What to produce:
What is needed is the full set of records, word for word, with no pictures.

[Dataset entries]

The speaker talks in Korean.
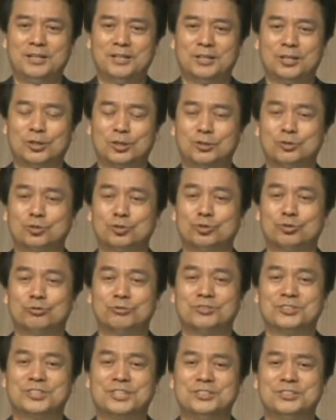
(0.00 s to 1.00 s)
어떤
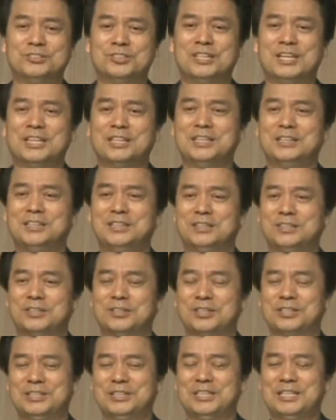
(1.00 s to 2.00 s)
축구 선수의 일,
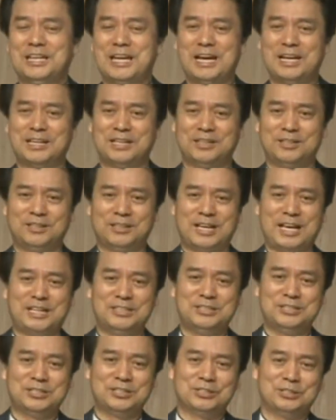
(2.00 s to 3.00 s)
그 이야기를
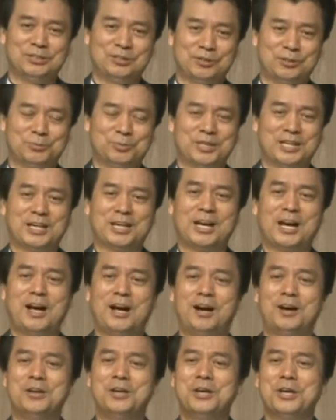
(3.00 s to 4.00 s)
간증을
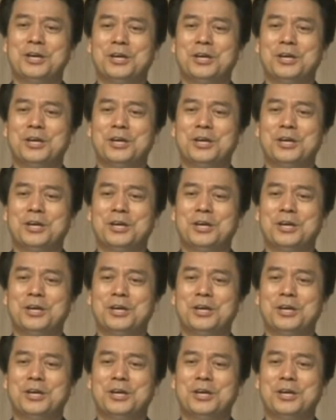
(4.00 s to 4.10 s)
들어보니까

Exercise solution:
The speaker talks in Korean.
(0.00 s to 1.00 s)
어떤
(1.00 s to 2.00 s)
축구 선수의 일,
(2.00 s to 3.00 s)
그 이야기를
(3.00 s to 4.00 s)
간증을
(4.00 s to 4.10 s)
들어보니까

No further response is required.